### SUPPLIED ENTRIES
★ ★ ★ ★ ★

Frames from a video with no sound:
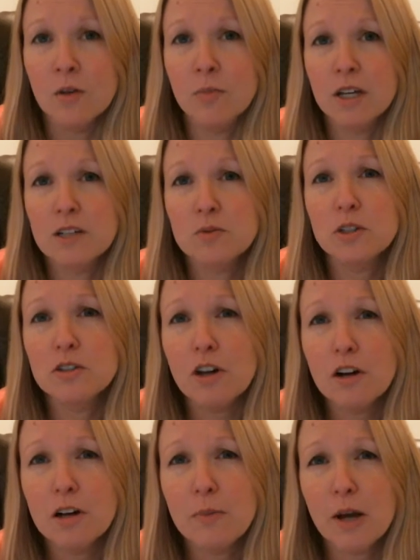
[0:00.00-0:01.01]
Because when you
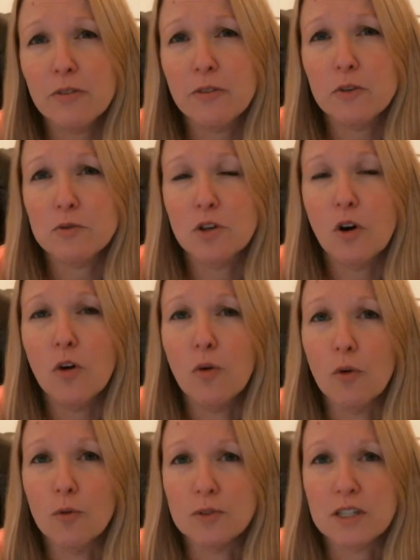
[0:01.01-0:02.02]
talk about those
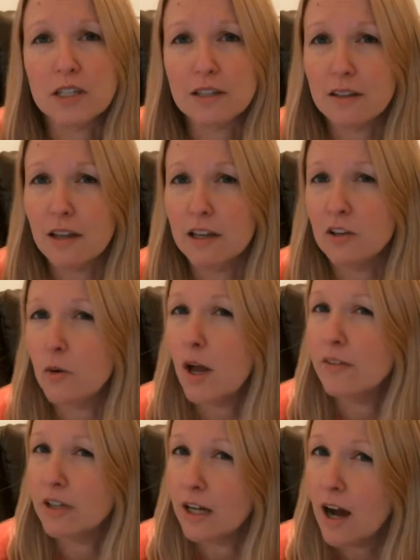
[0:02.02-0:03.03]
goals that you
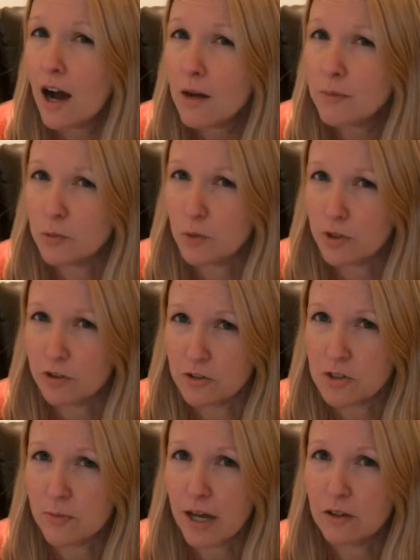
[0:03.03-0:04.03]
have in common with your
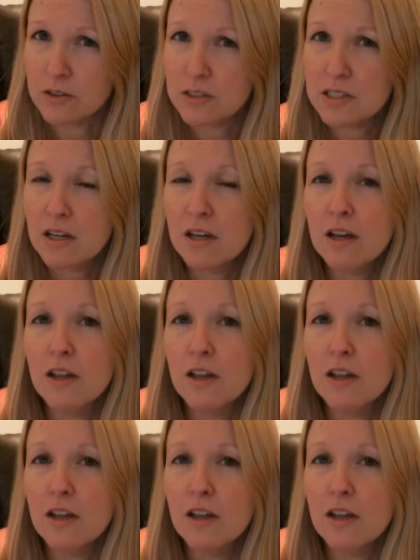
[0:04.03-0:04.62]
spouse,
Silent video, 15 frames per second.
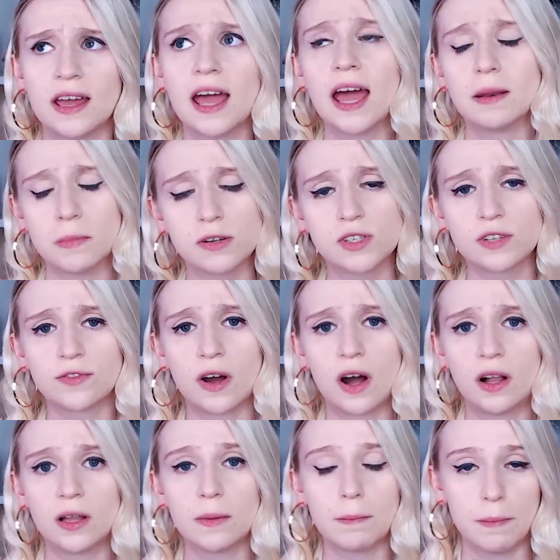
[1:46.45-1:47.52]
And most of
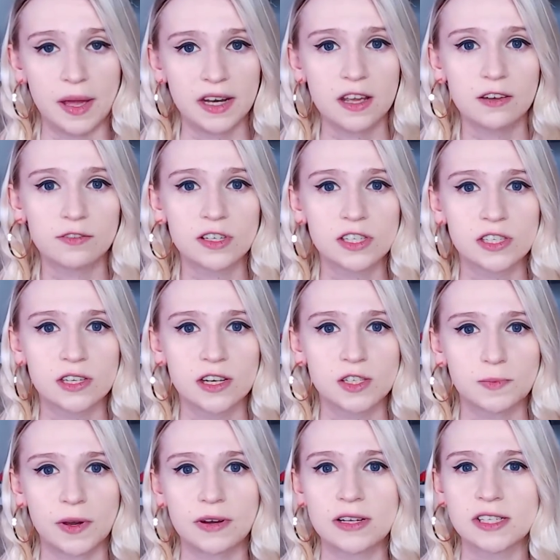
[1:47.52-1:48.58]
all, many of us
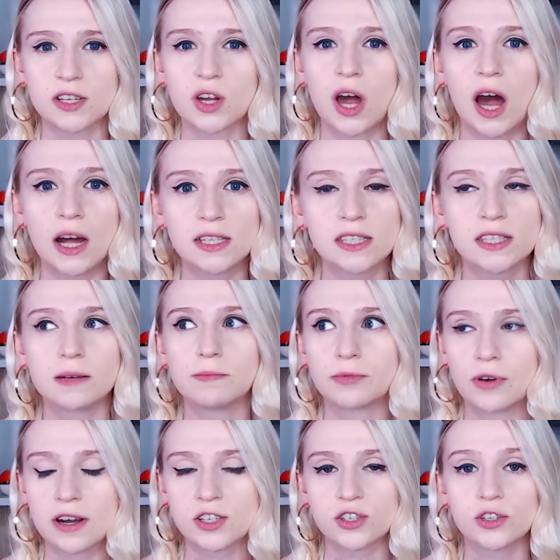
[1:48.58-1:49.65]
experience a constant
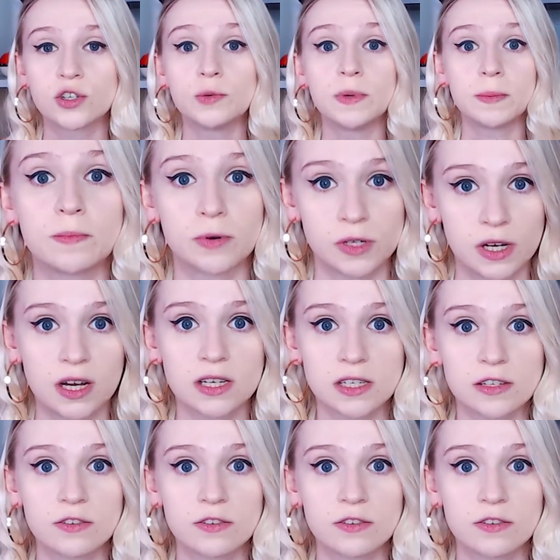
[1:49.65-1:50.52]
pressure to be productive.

★ ★ ★ ★ ★

### TASK PROMPT
Your reply should hold only the lines from the one that contains "[0:01.01-0:02.02]" through the last line of the records above, exact and complete, and no pictures.

### RESULT OF THIS TASK
[0:01.01-0:02.02]
talk about those
[0:02.02-0:03.03]
goals that you
[0:03.03-0:04.03]
have in common with your
[0:04.03-0:04.62]
spouse,
Silent video, 15 frames per second.
[1:46.45-1:47.52]
And most of
[1:47.52-1:48.58]
all, many of us
[1:48.58-1:49.65]
experience a constant
[1:49.65-1:50.52]
pressure to be productive.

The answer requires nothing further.